Mauritanie : 26 milliards d’anciens ouguiyas pour les victimes de 1989, l’État amorce un tournant mémoriel
SENTV : Trente-six ans après les tragiques événements de 1989, la Mauritanie entame un pas historique vers la reconnaissance de son passif humanitaire. Le gouvernement s’apprête à débloquer près de 26 milliards d’anciens ouguiyas — soit environ 680 millions MRU — destinés à indemniser les victimes de ce conflit ethnique qui a bouleversé le pays entre 1989 et 1991.
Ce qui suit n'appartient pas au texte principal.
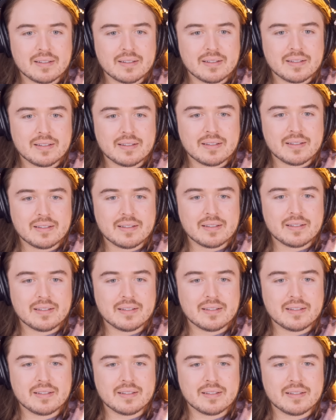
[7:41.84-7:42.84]

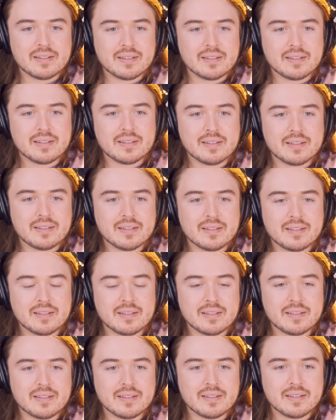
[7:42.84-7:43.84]

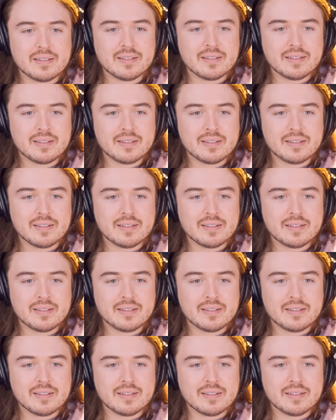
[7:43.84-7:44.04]
The person shown says nothing.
Cette décision, confirmée par plusieurs sources proches du dossier, intervient à l’issue de longues concertations entre les autorités mauritaniennes et les représentants des victimes, notamment à travers la Coordination nationale des victimes des événements de 1989, dirigée par Ousmane Lo.
Une reconnaissance longtemps attendue
Selon les informations relayées par Trust Magazine et reprises par Emedia, un accord de principe a été trouvé pour le versement d’une première tranche d’indemnisation. Une réunion décisive s’est tenue le samedi 18 octobre 2025 à El Mina, un quartier populaire de Nouakchott, en présence de nombreux ayants droit, de survivants et d’élus nationaux.
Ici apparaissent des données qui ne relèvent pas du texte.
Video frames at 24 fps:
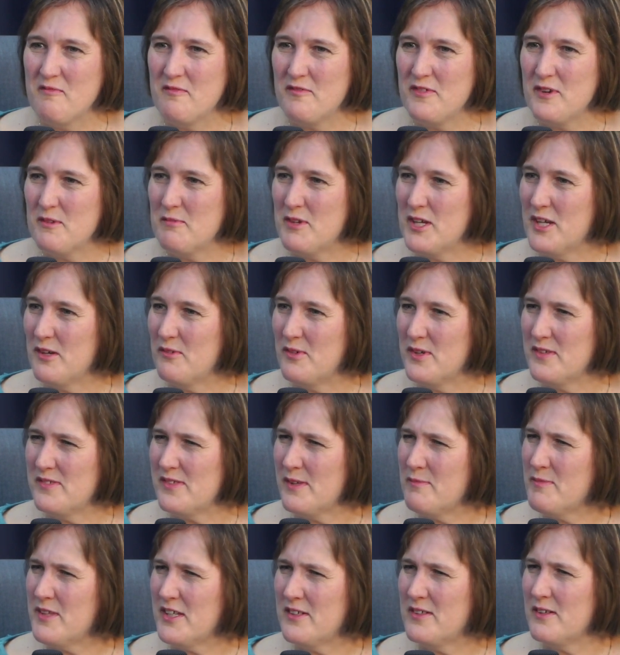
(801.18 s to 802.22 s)
for me, it was
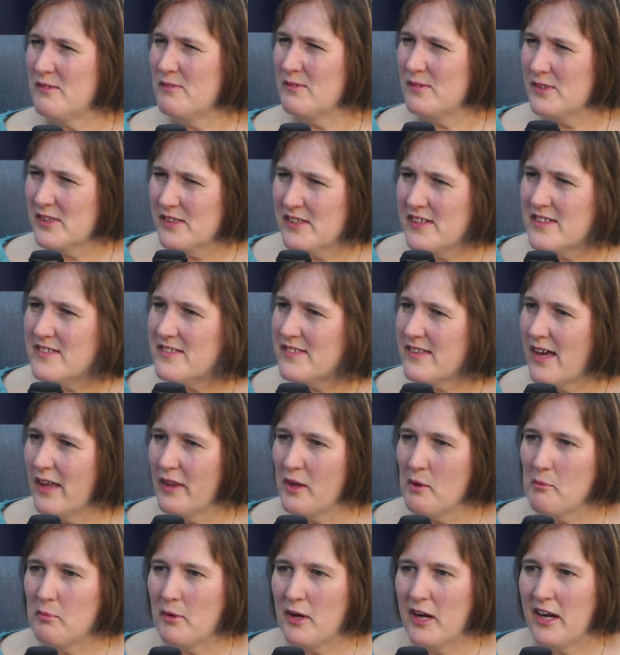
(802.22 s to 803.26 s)
something to really
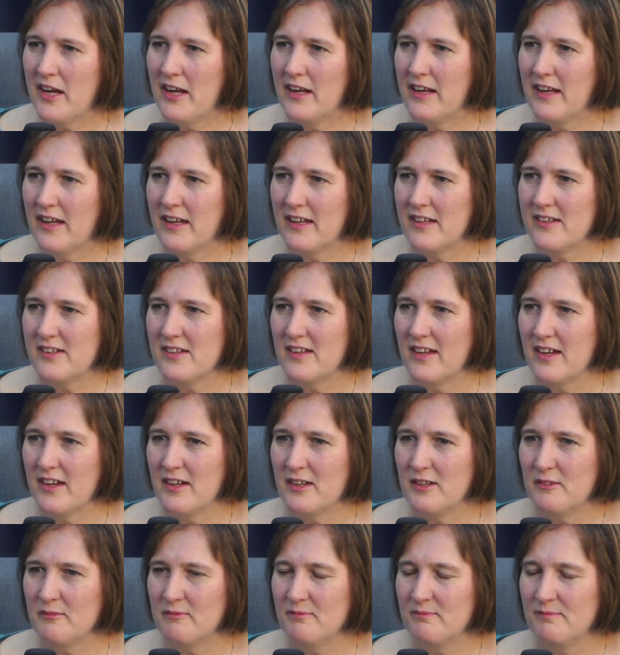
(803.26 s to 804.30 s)
celebrate. And
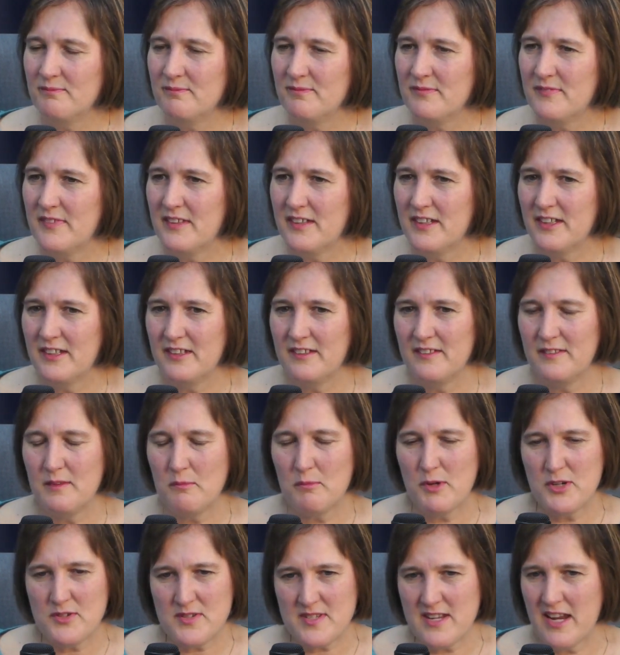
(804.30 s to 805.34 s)
the
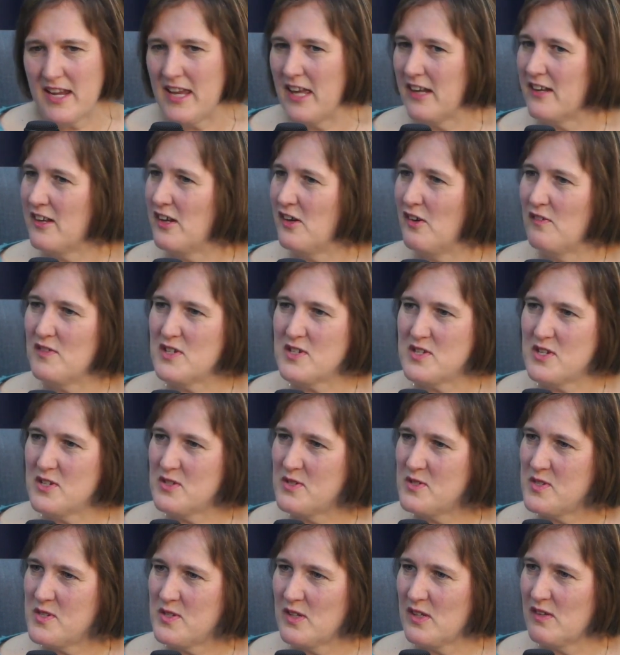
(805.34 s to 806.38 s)
person I handed over to
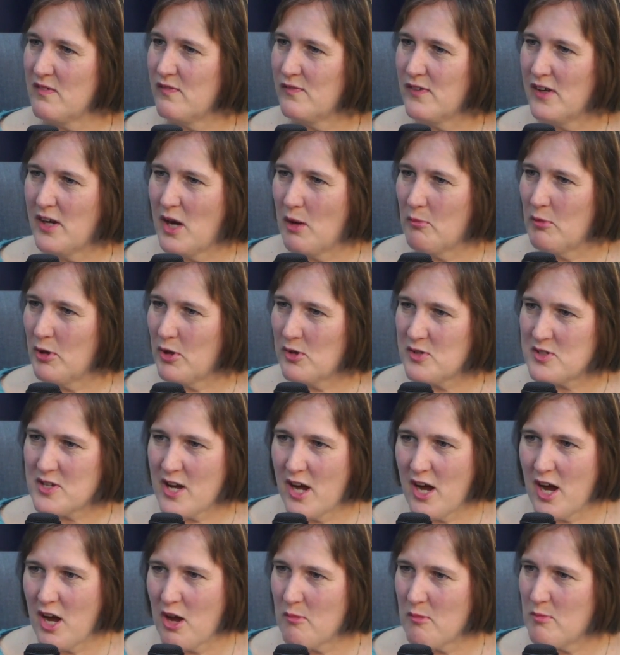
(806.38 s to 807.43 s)
is doing a phenomenal
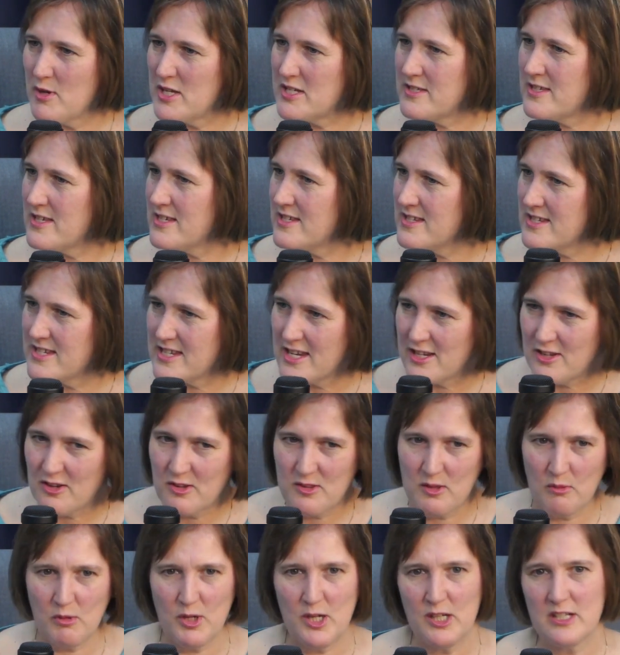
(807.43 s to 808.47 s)
job. And
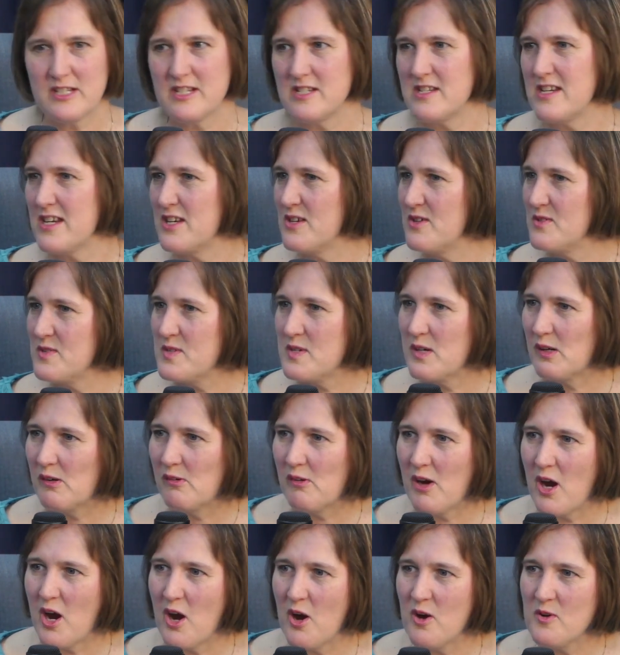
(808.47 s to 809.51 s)
the work continues to
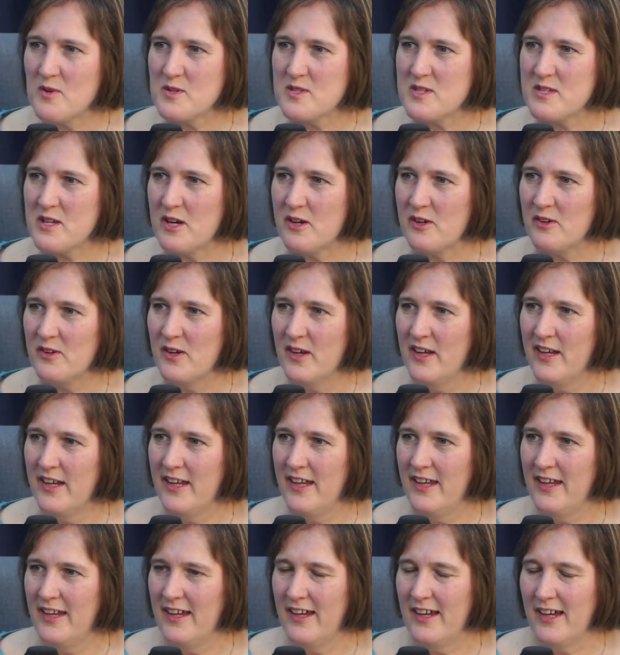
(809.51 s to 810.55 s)
grow. So,
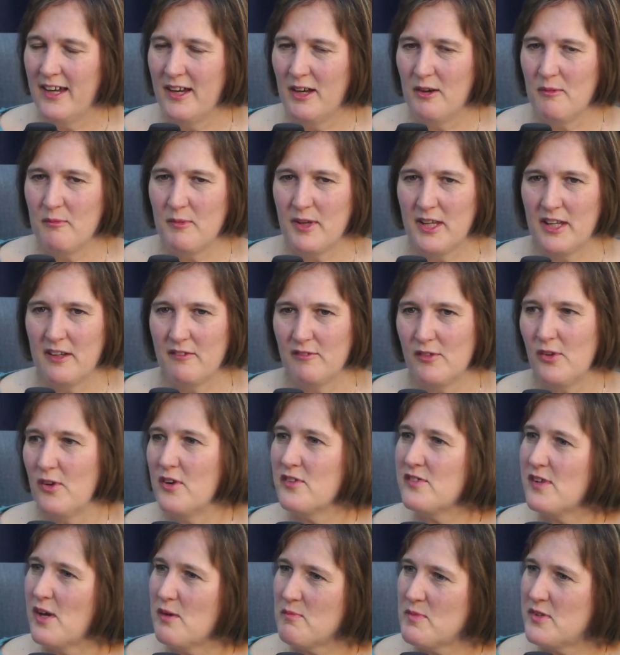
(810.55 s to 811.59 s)
and of
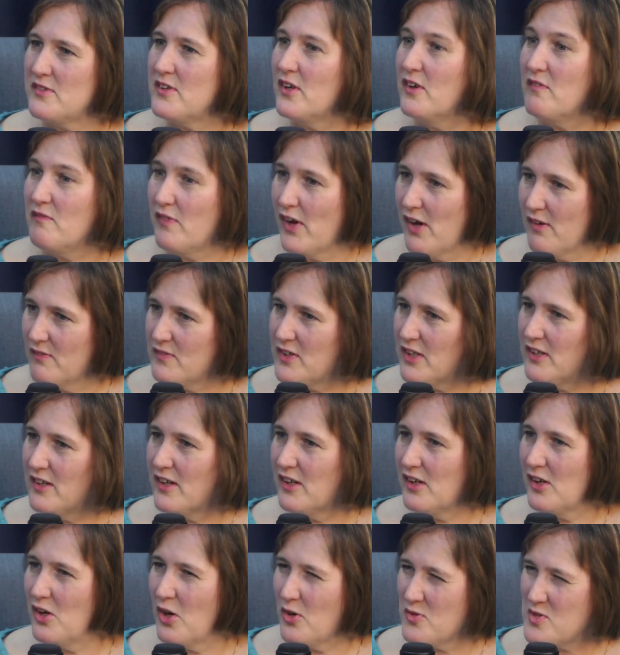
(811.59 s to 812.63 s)
course, I'm still involved in
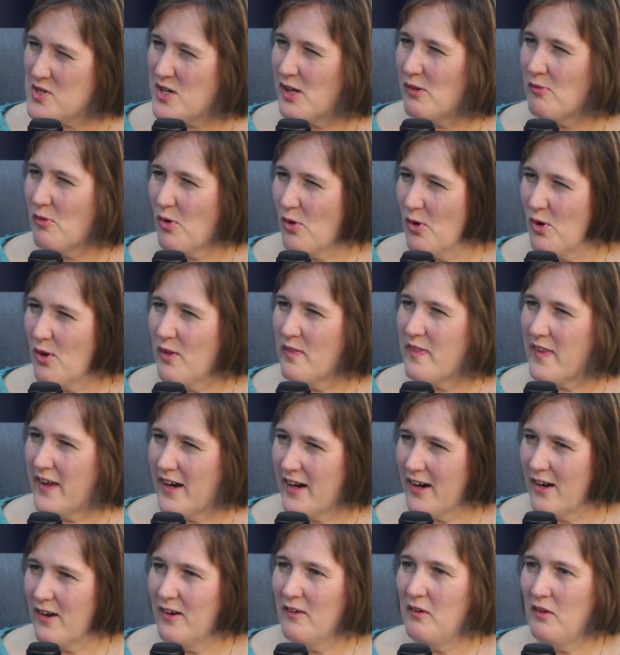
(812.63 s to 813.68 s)
a coaching role
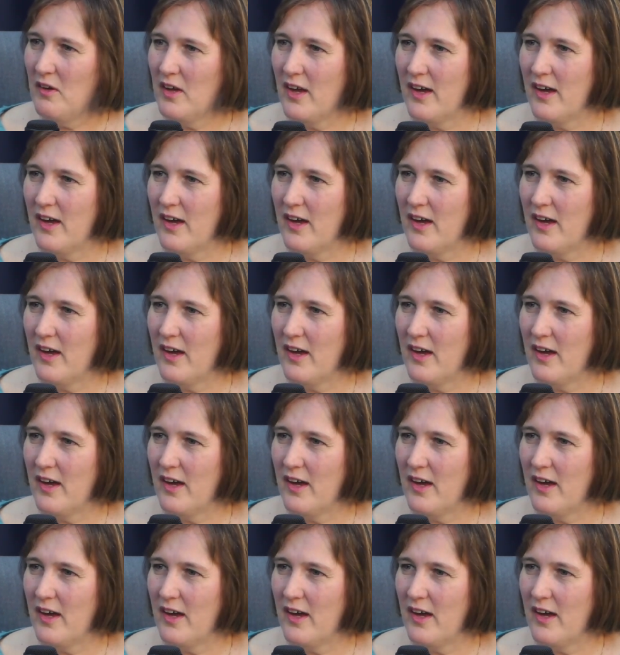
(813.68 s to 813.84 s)
there.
Parmi les figures politiques présentes, le député Khally Mamadou Diallo a exprimé son engagement total. « Nous devons cette justice à tous ceux qui ont souffert en silence pendant trop longtemps. Il faut une démarche équitable et transparente », a-t-il plaidé via une déclaration publique sur les réseaux sociaux.
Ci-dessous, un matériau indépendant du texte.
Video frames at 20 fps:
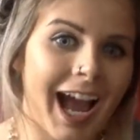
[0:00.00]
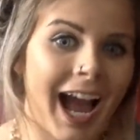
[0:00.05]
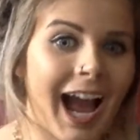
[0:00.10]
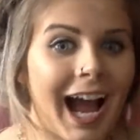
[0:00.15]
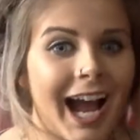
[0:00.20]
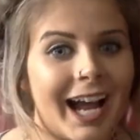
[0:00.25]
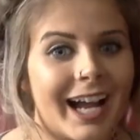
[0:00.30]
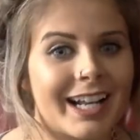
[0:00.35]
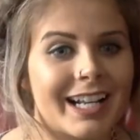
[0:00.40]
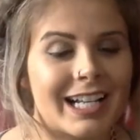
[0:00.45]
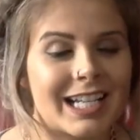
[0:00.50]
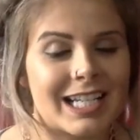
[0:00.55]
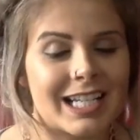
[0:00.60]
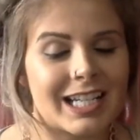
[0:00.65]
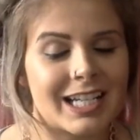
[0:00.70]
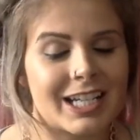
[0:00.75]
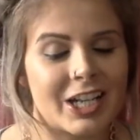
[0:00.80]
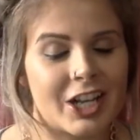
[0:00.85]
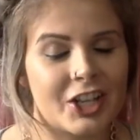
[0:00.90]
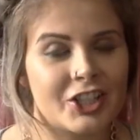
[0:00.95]
and
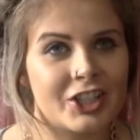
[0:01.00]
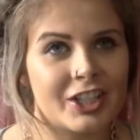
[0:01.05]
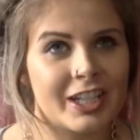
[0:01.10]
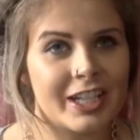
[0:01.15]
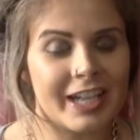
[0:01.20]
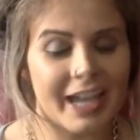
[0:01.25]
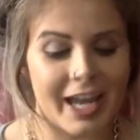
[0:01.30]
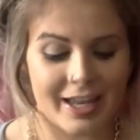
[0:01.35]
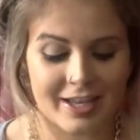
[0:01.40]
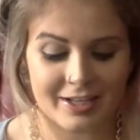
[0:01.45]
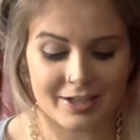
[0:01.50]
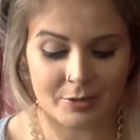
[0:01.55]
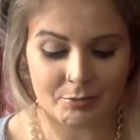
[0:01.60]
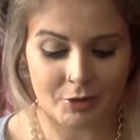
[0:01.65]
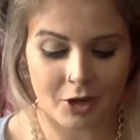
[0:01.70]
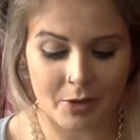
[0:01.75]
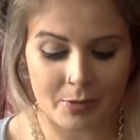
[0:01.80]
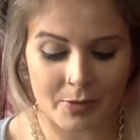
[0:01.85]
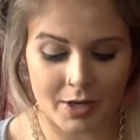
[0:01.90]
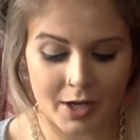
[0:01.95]
Younique ended up
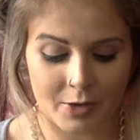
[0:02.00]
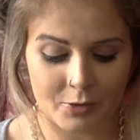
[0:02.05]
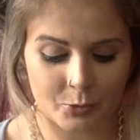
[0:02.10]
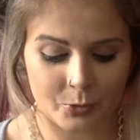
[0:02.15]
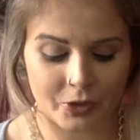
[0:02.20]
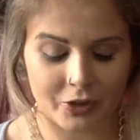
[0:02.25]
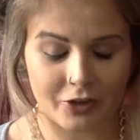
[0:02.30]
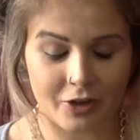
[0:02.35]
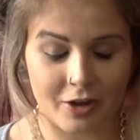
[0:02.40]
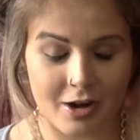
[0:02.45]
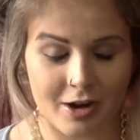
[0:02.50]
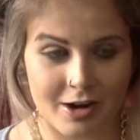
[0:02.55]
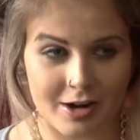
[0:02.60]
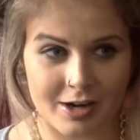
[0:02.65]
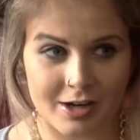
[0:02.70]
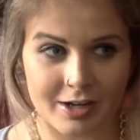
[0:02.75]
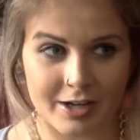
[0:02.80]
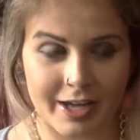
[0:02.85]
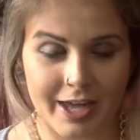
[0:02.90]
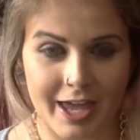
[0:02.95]
coming out with
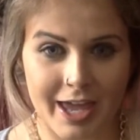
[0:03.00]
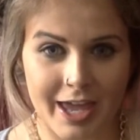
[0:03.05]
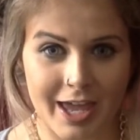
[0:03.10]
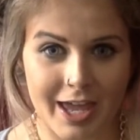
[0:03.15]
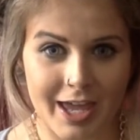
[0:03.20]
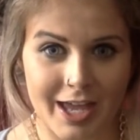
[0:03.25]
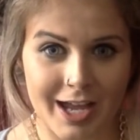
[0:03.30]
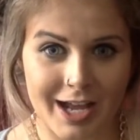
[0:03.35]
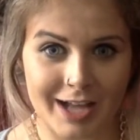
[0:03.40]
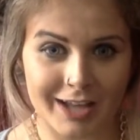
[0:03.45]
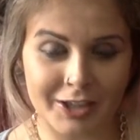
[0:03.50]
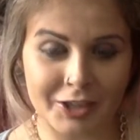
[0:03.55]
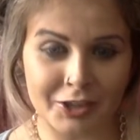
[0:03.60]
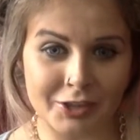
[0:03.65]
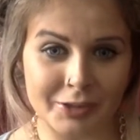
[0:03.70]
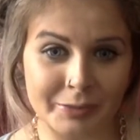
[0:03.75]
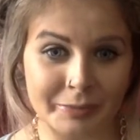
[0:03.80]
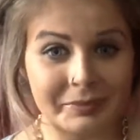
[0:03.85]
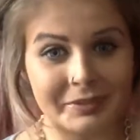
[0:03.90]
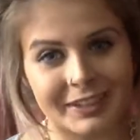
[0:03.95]
a
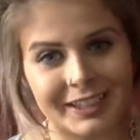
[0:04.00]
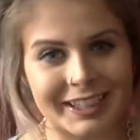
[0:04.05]
little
Un processus en plusieurs étapes
Le processus d’indemnisation, présenté comme progressif, vise à couvrir les besoins immédiats des familles concernées, mais aussi à ouvrir la voie à une reconnaissance institutionnelle complète. Ousmane Lo a, pour sa part, transmis un rapport détaillé sur les négociations avec les autorités, précisant que les premières indemnisations pourraient être versées dans les semaines à venir.
Il s’agit, pour le gouvernement, de répondre à une revendication historique, portée depuis des années par les organisations de victimes, les ONG de défense des droits humains, ainsi que les institutions internationales.
Retour sur les événements de 1989 : une fracture nationale
Le conflit de 1989 prend racine dans un différend frontalier opposant des éleveurs mauritaniens et des agriculteurs sénégalais. Ce litige local s’est rapidement transformé en crise interethnique d’une ampleur sans précédent, entraînant violences, arrestations arbitraires, expropriations et déportations.
En Mauritanie, des milliers de ressortissants noirs mauritaniens ont été expulsés, parfois déchus de leur nationalité, tandis que d’autres ont trouvé refuge au Sénégal, au Mali ou dans le sud du pays. Le bilan humain et psychologique reste difficile à établir, mais les estimations font état de plusieurs milliers de morts et de déplacés.
Les relations diplomatiques entre la Mauritanie et le Sénégal furent rompues pendant plusieurs années, et ce n’est que dans les années 2000 qu’un timide processus de réconciliation a pu être entamé.
Un pas vers la vérité, mais pas encore vers la justice
Si l’initiative d’indemnisation est saluée par de nombreuses voix comme un pas en avant majeur, plusieurs organisations de la société civile rappellent que la question de la justice reste entière. À ce jour, aucun procès d’envergure n’a eu lieu pour identifier les auteurs des exactions de l’époque.
« L’indemnisation est une reconnaissance, mais la vérité et la justice sont aussi essentielles pour une réconciliation réelle », estime un militant des droits de l’homme basé à Rosso, interrogé par Le Journal du Jour.
Avec cette enveloppe de 26 milliards d’anciens ouguiyas, la Mauritanie ouvre un chapitre nouveau dans sa gestion de la mémoire nationale. Mais pour nombre d’observateurs, le véritable défi reste la construction d’un récit partagé, où les douleurs d’hier peuvent enfin être écoutées, reconnues et réparées, sans compromis sur la justice.